TASK OBJECTIVE: Please set down the data word for word; images do not go in the copy.

== RECORDS SHOWN ==

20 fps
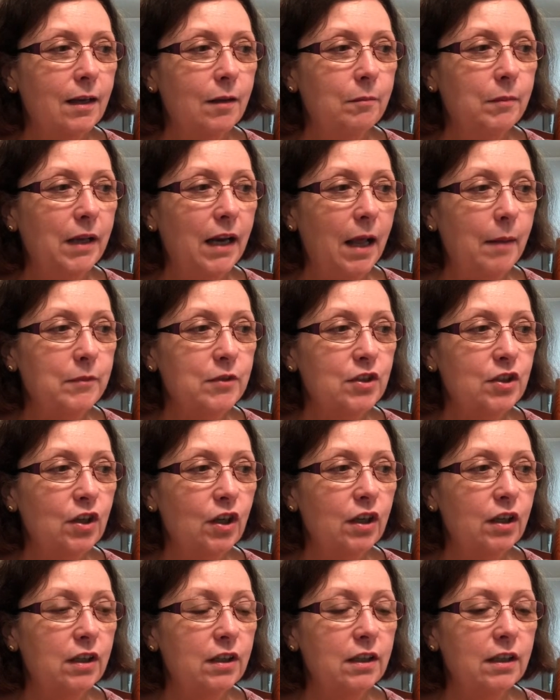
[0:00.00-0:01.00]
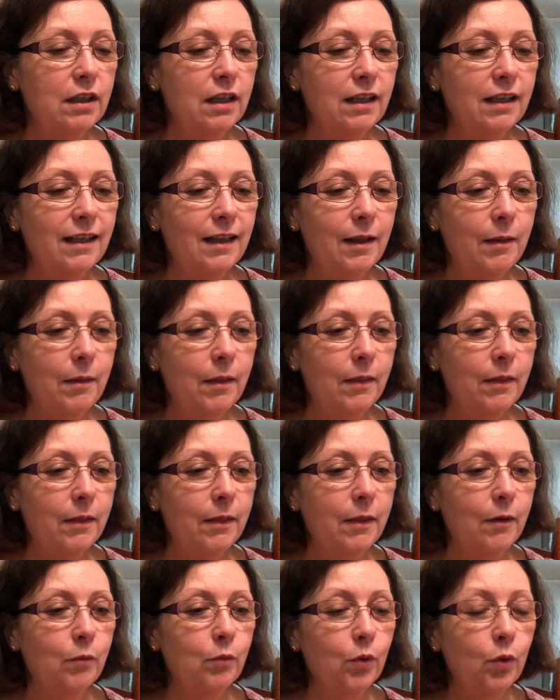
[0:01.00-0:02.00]
but I'm just gonna,
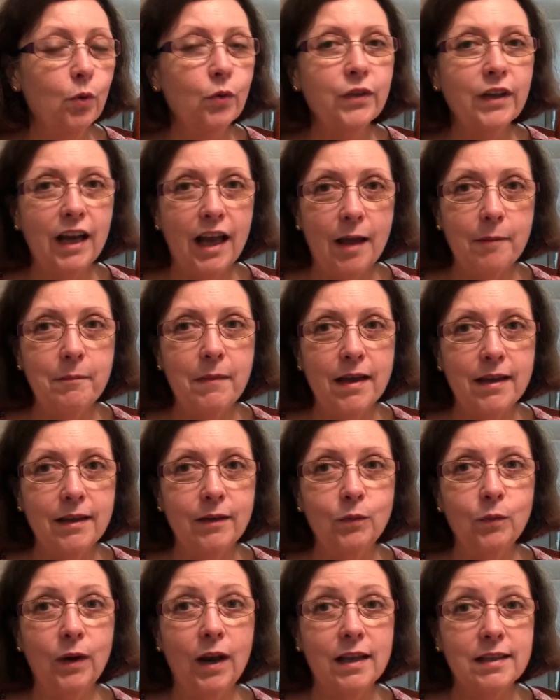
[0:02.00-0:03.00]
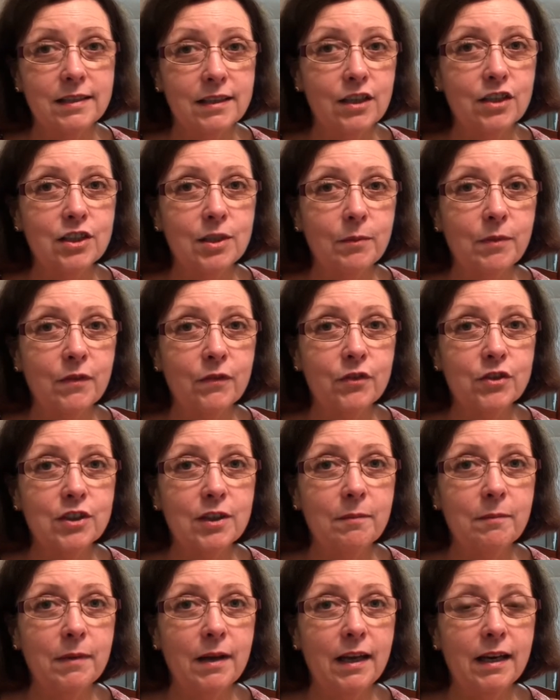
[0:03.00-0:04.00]
the rule that I'm making when I stitch something for
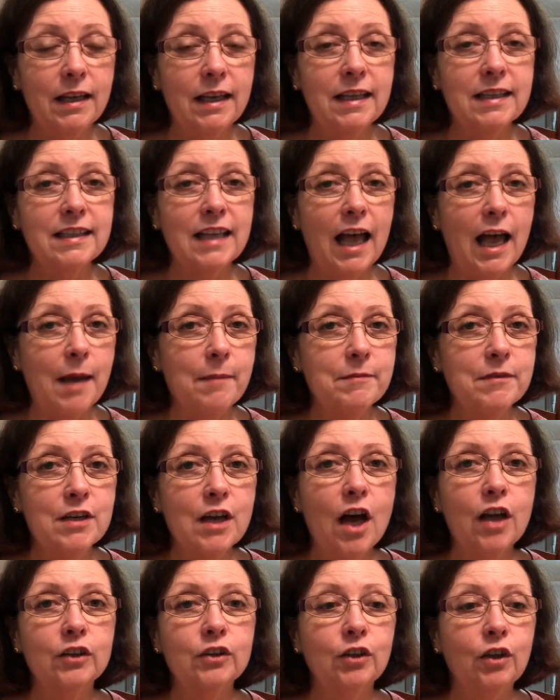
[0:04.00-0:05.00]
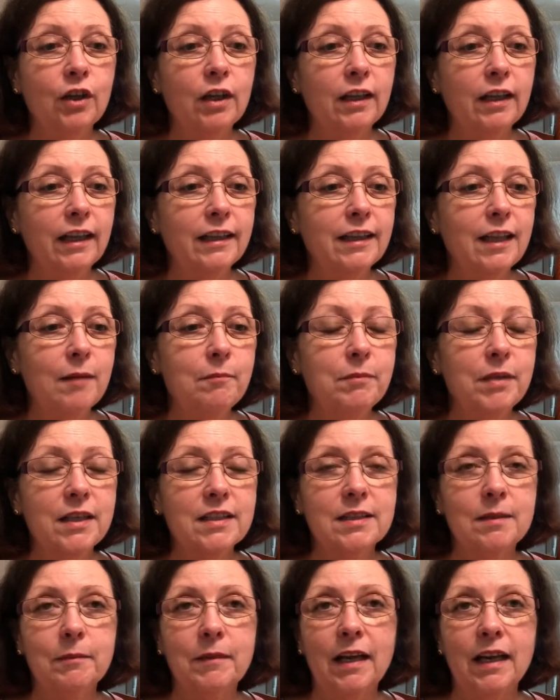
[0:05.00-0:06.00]
somebody is I'm not gonna let them
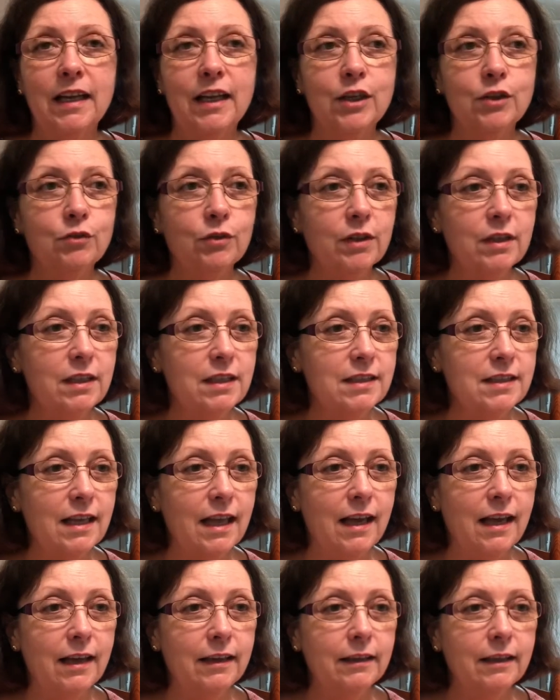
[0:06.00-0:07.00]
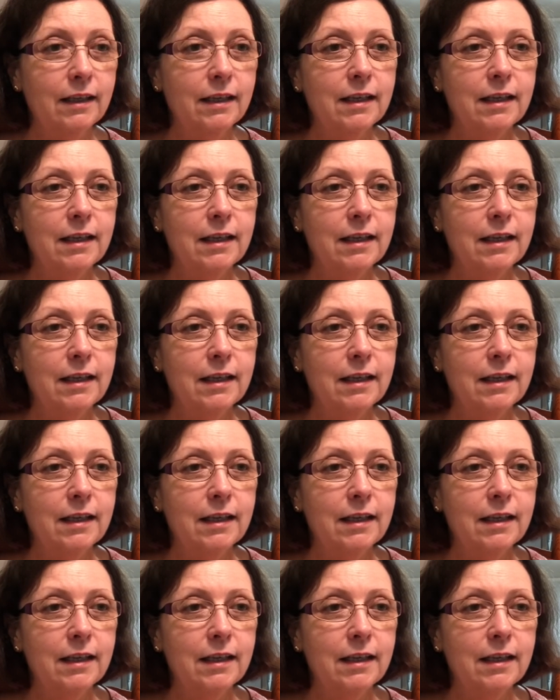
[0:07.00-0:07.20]
pick some kind of intricate design.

===

RESULT FOR THIS EXERCISE:
20 fps
[0:00.00-0:01.00]
[0:01.00-0:02.00]
but I'm just gonna,
[0:02.00-0:03.00]
[0:03.00-0:04.00]
the rule that I'm making when I stitch something for
[0:04.00-0:05.00]
[0:05.00-0:06.00]
somebody is I'm not gonna let them
[0:06.00-0:07.00]
[0:07.00-0:07.20]
pick some kind of intricate design.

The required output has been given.